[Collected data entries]
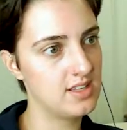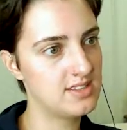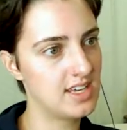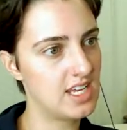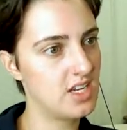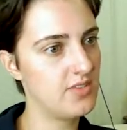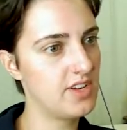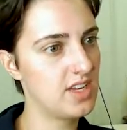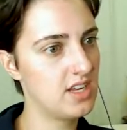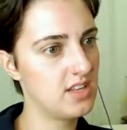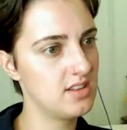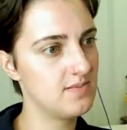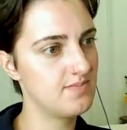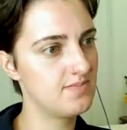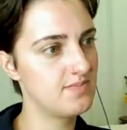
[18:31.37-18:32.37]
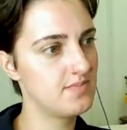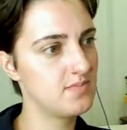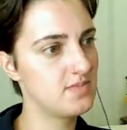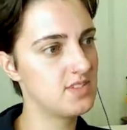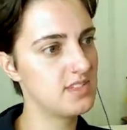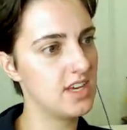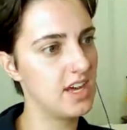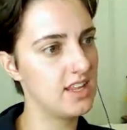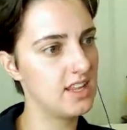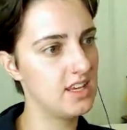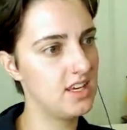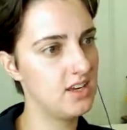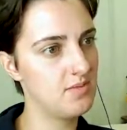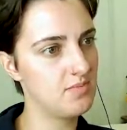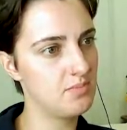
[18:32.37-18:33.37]
kind of like a
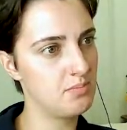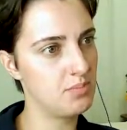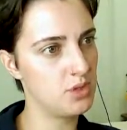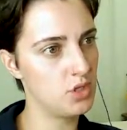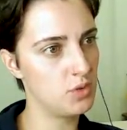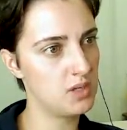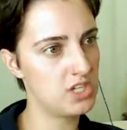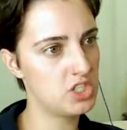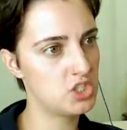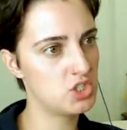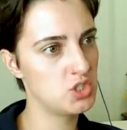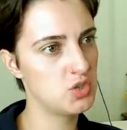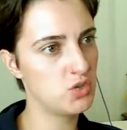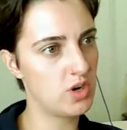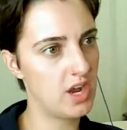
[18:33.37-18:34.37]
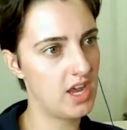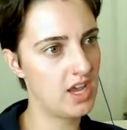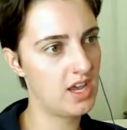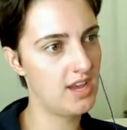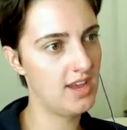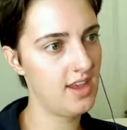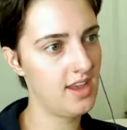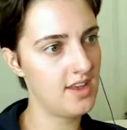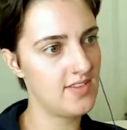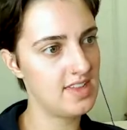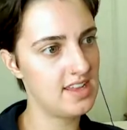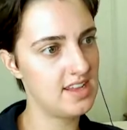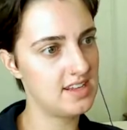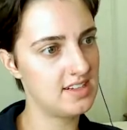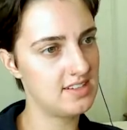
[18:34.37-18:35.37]
slightly bluish gray, and
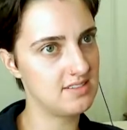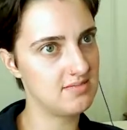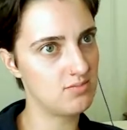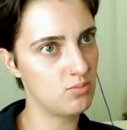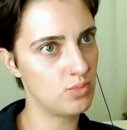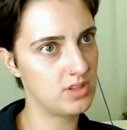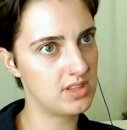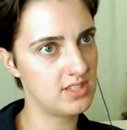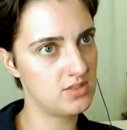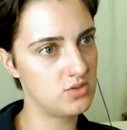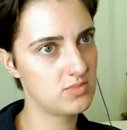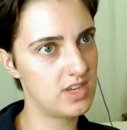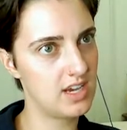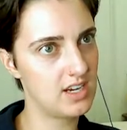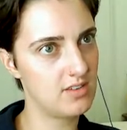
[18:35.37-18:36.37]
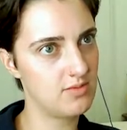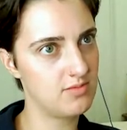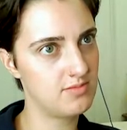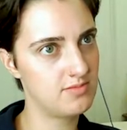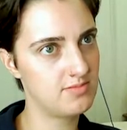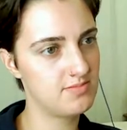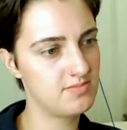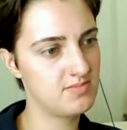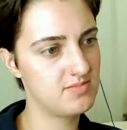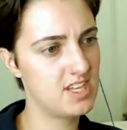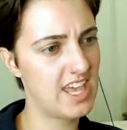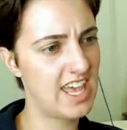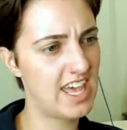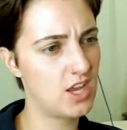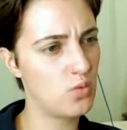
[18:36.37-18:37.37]
then with this kind of
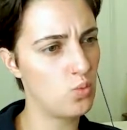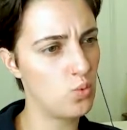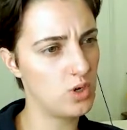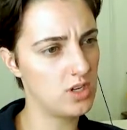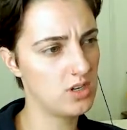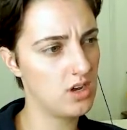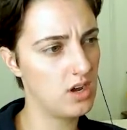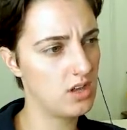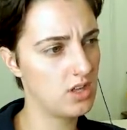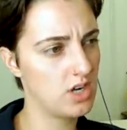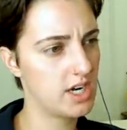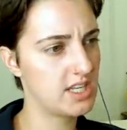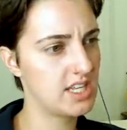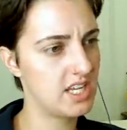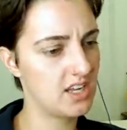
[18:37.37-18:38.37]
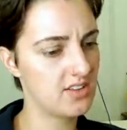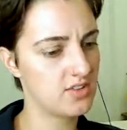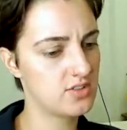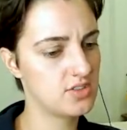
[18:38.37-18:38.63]
tan wood color, I think it looks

_Exercise aim_:
Please return the entries above exactly as they appear, but without the pictures.

_Output for this exercise_:
[18:31.37-18:32.37]
[18:32.37-18:33.37]
kind of like a
[18:33.37-18:34.37]
[18:34.37-18:35.37]
slightly bluish gray, and
[18:35.37-18:36.37]
[18:36.37-18:37.37]
then with this kind of
[18:37.37-18:38.37]
[18:38.37-18:38.63]
tan wood color, I think it looks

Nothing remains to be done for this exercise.